The velociraptor kept pace with the minivan as they both raced down the interstate. It was dark, it was the middle of the night and there wasn’t much traffic. I glanced at the speedometer – 75 MPH. I had no idea that they could run so fast. The dinosaur was running on the shoulder, but I was concerned that I had happened along just as it was about to cross the highway and it began racing me in an effort to cross and would still try to do so. Who knows how the primitive reptilian brain works? There was only one thing to do, I had to outrun him to avoid a potentially bad accident. And besides, he can’t possibly maintain this speed forever.

I was finally able to edge ahead when the beast momentarily slowed to dodge a giant brandy snifter that was blocking his path on the shoulder. Man, that snifter was big. It must have been 10’ tall and 8’ wide as I glanced back to say a silent goodbye to Dino who was disappearing in the rear view mirror. Nice try I thought, then it hit me, they don’t make glasses that big. It was at this point that I realized that perhaps the dinosaur wasn’t as real as he seemed. Maybe it was time to pull off the road to rest.

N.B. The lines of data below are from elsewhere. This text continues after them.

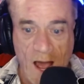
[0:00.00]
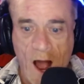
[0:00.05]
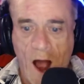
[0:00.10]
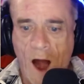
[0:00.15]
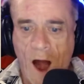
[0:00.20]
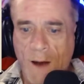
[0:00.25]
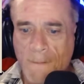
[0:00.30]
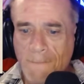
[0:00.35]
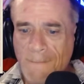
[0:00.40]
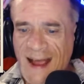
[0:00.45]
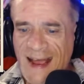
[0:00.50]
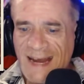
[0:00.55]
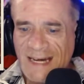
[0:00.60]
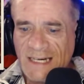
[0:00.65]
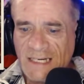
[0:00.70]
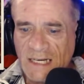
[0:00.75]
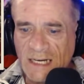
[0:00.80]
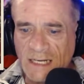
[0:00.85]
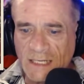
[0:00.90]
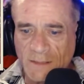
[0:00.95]
Our
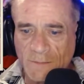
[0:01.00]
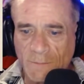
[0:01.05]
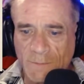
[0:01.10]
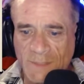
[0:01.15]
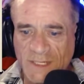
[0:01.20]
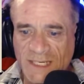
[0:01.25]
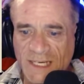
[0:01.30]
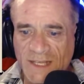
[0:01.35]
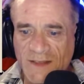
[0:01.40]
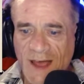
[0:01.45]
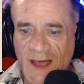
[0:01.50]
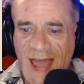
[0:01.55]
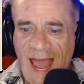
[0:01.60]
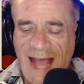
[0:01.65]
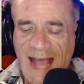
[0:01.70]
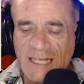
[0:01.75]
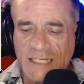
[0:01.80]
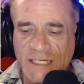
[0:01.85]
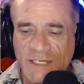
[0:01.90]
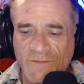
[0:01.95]
man-cub is in the
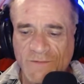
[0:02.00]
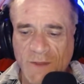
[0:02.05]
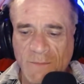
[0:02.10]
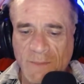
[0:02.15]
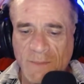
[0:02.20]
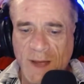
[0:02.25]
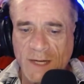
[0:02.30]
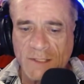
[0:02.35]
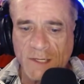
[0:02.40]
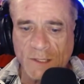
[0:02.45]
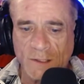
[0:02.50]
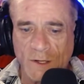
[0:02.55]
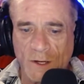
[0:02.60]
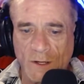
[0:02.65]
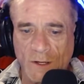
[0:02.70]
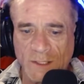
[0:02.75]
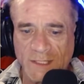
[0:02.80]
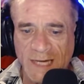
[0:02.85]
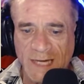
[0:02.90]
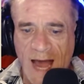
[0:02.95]
hands of the
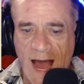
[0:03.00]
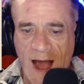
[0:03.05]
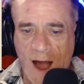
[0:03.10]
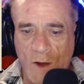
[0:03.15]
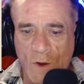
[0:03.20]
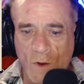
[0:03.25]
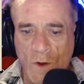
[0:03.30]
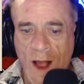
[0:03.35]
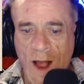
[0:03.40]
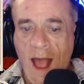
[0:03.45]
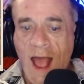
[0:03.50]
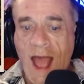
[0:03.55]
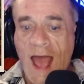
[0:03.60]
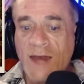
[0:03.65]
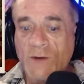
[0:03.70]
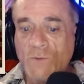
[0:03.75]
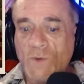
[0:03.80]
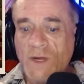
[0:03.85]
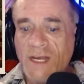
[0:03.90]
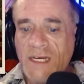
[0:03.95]
Bandalog now,
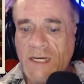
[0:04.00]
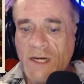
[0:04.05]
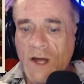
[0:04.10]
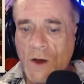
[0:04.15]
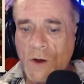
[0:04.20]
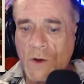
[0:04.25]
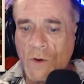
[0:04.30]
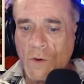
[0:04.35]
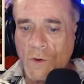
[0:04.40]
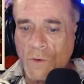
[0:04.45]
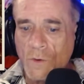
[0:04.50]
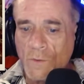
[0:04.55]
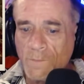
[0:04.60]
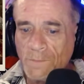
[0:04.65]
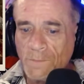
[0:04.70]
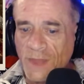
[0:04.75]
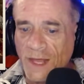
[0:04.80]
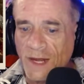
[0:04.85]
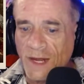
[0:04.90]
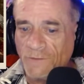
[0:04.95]
and we know
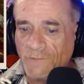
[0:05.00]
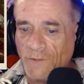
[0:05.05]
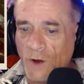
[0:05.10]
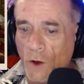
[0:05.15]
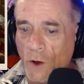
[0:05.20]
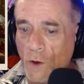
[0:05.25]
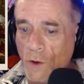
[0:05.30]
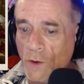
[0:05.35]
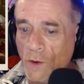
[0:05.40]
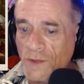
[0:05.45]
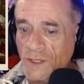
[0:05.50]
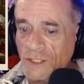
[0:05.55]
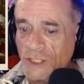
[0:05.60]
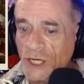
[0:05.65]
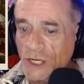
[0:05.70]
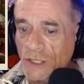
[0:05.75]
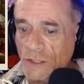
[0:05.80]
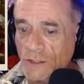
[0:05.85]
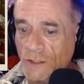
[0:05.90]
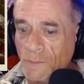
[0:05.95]
that of all the
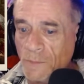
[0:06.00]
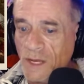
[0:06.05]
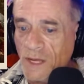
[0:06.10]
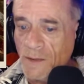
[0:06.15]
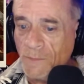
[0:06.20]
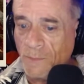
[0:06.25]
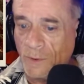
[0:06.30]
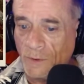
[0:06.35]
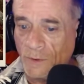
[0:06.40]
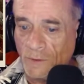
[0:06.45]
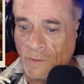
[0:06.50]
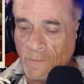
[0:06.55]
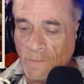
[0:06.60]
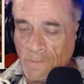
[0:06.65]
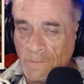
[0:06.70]
jungle people,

Hallucinations are a lot more common than anyone will admit. Who wants people to think that they are crazy because they have hallucinations? And there are a lot of reasons for many different types of hallucinations. It seems like the human brain is wired in a way to actually produce them. They can be produced by many means including the sleep deprivation that conjured the velociraptor or the onset of a migraine headache.

It was summer and we were visiting friends in Wisconsin when the storm hit. It started slowly with some distant flashes that I chose to ignore but it quickly gathered momentum until it was ferociously upon me and there was nothing I could do to avoid it. The electrical storm became increasingly more violent. The lightning was flashing with greater frequency and the energy bursts were getting more intense. Any normal person would have found some sort of shelter as the storm got closer and more dangerous.

The entire atmosphere was highly charged and the air immediately in front of me was vibrating and filigreed with geometric patterns from the lightning strikes. But this was not a typical summer storm. This storm was on the inside of the unfriendly confines of my skull. My brain was on fire. I was feeling the errant firing of every synapse in the unbalanced brain chemistry stew, and believe me there are billions of them. I thought I was going to die from the electricity my brain was producing. Wave after wave washed over my brain. It felt like I was electrocuting myself millions of brain cells at a time. The pain was indescribable.

The patterned hallucinations of migraines are caused by a type of electrical impulse passing over the visual parts of the brain, particularly the architecture of the visual cortex.

One has to call these hallucinations, even though they are only patterns and not images, for there is nothing in the external world that corresponds to the zigzags and checkerboards—they are generated by the brain.

Oliver Sachs suggests that patterned art throughout human history has been influenced or externalized from the patterns built into the way our brains are organized. It’s nice to know that something beautiful has come out of migraine headaches. I can do without the pain however.